Кроме огромной добычи завоеватели получили жилища, которые сами по себе были богатством. Находились желающие угнать все сельское население в рабство, и местные феодалы, изъявившие покорность завоевателям, вынуждены были объяснять им, что крестьян выгоднее не брать в плен, а оставлять работать на земле и брать с них налог.

Пока победители наслаждались добычей, персидский командующий соорудил укрепленный лагерь в Джалула, преградив арабам путь на Хулван, где находился Йездегирд III. Получив известие об этом, арабский командующий в конце того же месяца сафара, в котором был завоеван Ктесифон (т. е. в начале апреля 637 г.), отправил в Джалула добрую половину имевшихся у него сил (12 или 14 тыс. человек) под командованием своего племянника Хашима ибн Утбы. Осада затянулась на несколько месяцев. Развязка наступила в конце ноября (начало зу-л-ка‘да 16 г. х.) Во время очередной вылазки иранцев завязалась ожесточенная битва, в которой были израсходованы все стрелы, а рукопашная схватка затянулась до темноты. Ал-Ка‘ка ибн Амр захватил проход внутрь лагеря, и это решило исход сражения. Ожесточенность сражения участники сравнивали с последней ночью битвы под Кадисией.

В захваченном лагере мусульманским воинам досталась большая добыча, будто бы такая же, как в Ктесифоне.

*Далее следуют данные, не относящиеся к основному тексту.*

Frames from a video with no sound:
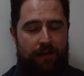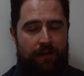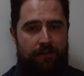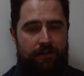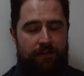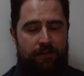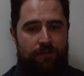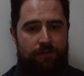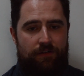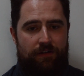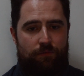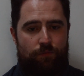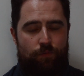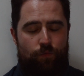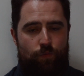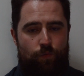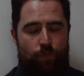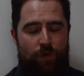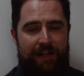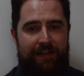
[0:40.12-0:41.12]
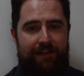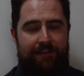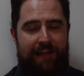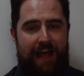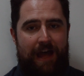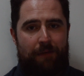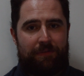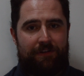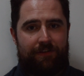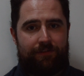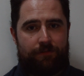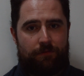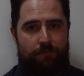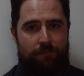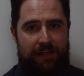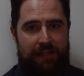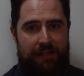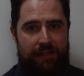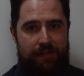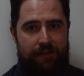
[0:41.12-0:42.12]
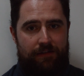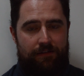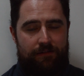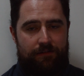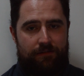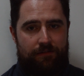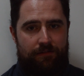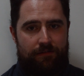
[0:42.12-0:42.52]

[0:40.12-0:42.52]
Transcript: And I know that when this happens for me,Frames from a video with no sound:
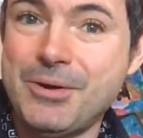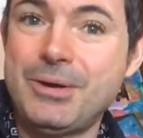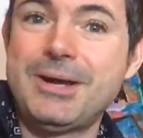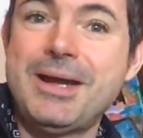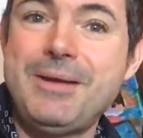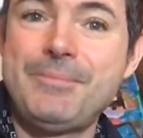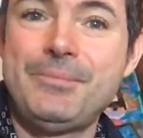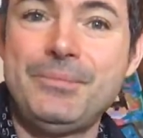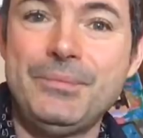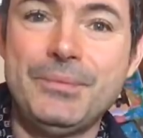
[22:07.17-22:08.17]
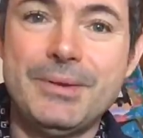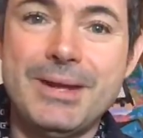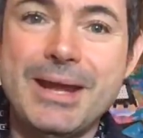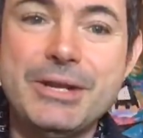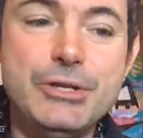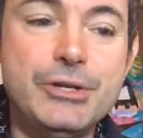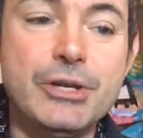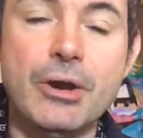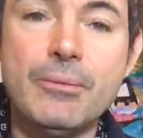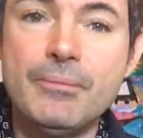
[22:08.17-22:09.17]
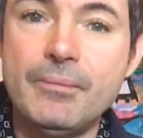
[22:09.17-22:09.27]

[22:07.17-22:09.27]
okay, and then you can go.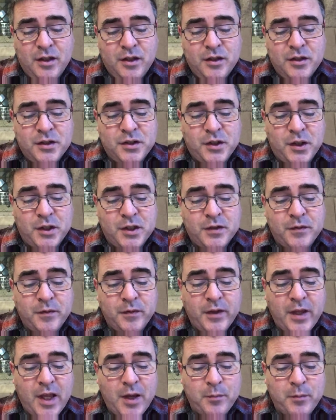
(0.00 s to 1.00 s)
Search for
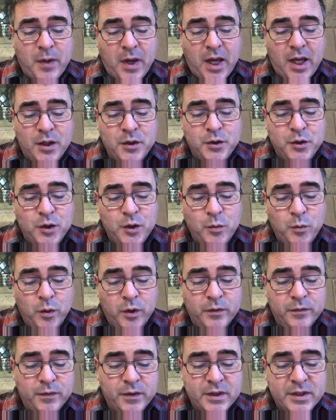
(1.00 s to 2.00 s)
them as you
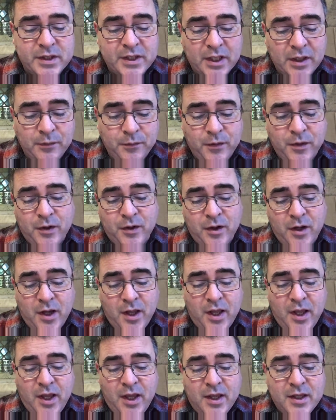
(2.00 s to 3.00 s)
would for silver.
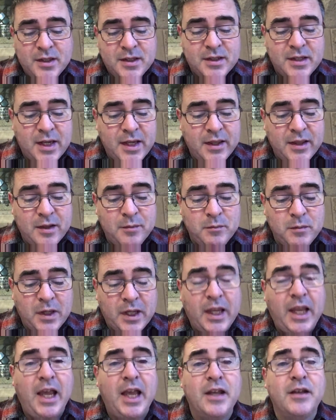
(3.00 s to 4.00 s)
Seek them
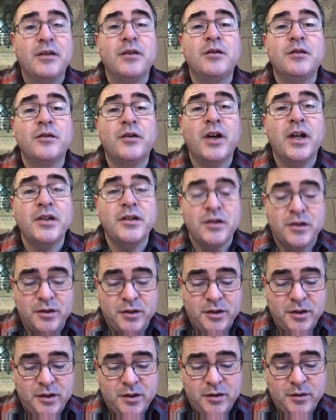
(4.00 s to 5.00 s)
like hidden
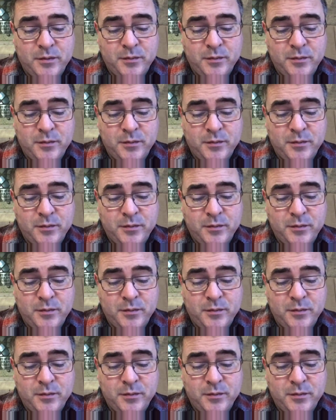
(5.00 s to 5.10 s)
treasures.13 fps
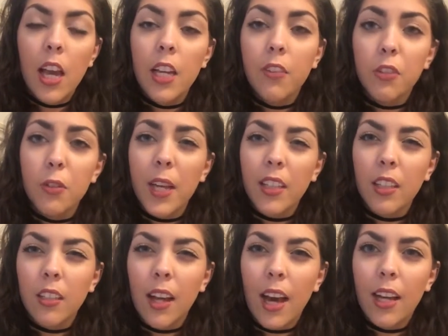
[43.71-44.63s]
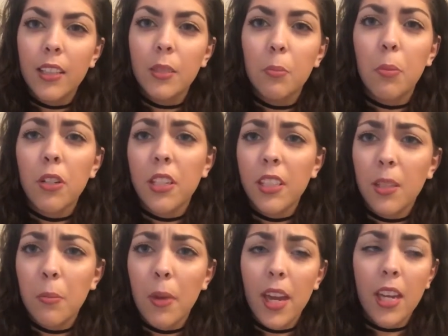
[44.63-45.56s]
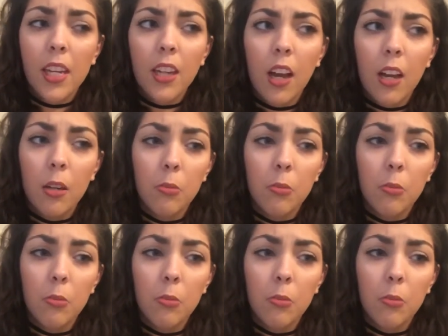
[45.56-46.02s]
and if you take the class, participate.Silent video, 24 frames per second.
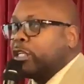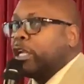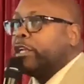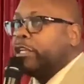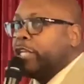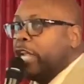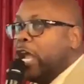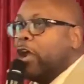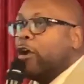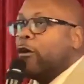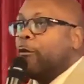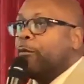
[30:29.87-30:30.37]
to
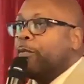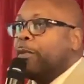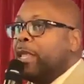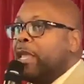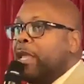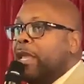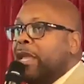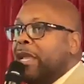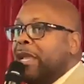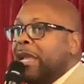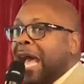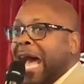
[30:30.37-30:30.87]
do.
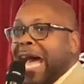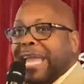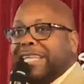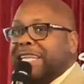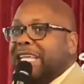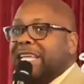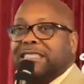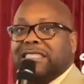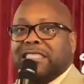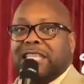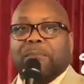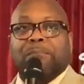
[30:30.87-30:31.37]
I
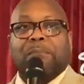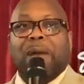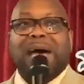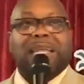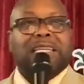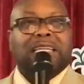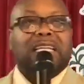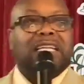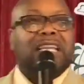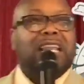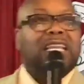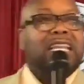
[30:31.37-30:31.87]
need
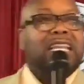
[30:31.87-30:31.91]
somebody to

По одним данным, она равнялась 30 млн дирхемов, по другим, более скромным (а значит, и более вероятным), – 18 млн, одновременно сообщается размер доли кавалериста – 9000 дирхемов и девять голов верховых животных (давабб). Однако эти цифры не согласуются друг с другом, свидетельствуя, что либо добыча была больше (что сомнительно), либо доля каждого воина была меньше.

Пока длилась осада Джалула, другая часть мусульманского войска осаждала Текрит, захваченный византийцами с помощью местных арабов-христиан. Осада длилась сорок дней. Город был взят только после того, как арабы-христиане перешли на сторону мусульман.

После Джалула арабская армия устроилась на зимовку в Ктесифон, где было много брошенных домов. Пятничные моления совершали в большом тронном зале Сасанидов, окрытом во двор, не смущаясь рельефных и живописных изображений людей и животных. Лагерь арабов оставался в ал-Мадаине, как теперь стали называть Ктесифон и Селевкию, около года. Их посланцы пожаловались Умару на жаркий влажный климат, неподходящий для верблюдов, Умар сказал, что арабы должны жить там, где хорошо верблюдам, и арабская армия вернулась в лагерь севернее Хиры, названный Куфой (ал-Куфа). По другим сообщениям, Умар боялся оставлять армию за большой рекой.

Сдача Иерусалима

После взятия Халеба Халид и Абу Убайда свернули военные действия на севере Сирии и оказались в Южной Сирии.

Примерно в то же время туда, в Джабию, прибыл Умар ибн ал-Хаттаб, чтобы по просьбе мусульманской верхушки разрешить финансовые проблемы войска. С разделом военной добычи все было просто, а как делить налоговые поступления было неясно. С его поездкой связано много рассказов, призванных показать его благочестие и непритязательность, вроде того, что у него была единственная рубаха, которая сопрела от долгой поездки на верблюде, и епископ Айла подарил ему новую. По духу этих рассказов создается впечатление, что он ехал без эскорта, чуть ли не в одиночку. Поверить можно только тому, что в богатую Сирию он въехал как бедный провинциал и поразился изменениям, которые за три года произошли с его собратьями по вере.

В Азри‘ате, где Умара встречали вожди мусульманской армии, местные жители чествовали его игрой на бубнах и пением. Умар потребовал прекратить и успокоился только после уверения, что запрещение подобного проявления верноподданничества может привести местных жителей к подозрению, что он хочет аннулировать договор с ними. Умар должен был с удивлением смотреть на старых соратников по вере: шелковые и парчовые одежды, дорогая сбруя на конях, драгоценные украшения – не такими были они три года назад, уходя из Медины в неизвестность. Слезши с верблюда, Умар поднял с земли камень и бросил во встречавших со словами: «Быстро же отвернулись вы от своих взглядов. Встречать меня в такой одежде! Ишь, отъелись за два года. Быстро же совратило вас чревоугодие…» Соратники оправдались тем, что, несмотря на все это, они в броне и при оружии (и, следовательно, свой долг не забывают). Сцена живая и вроде бы возможная, да только термин, обозначающий броню (или кольчугу), йаламак, несомненно, тюркского происхождения и не мог в VII в. проникнуть в арабский язык.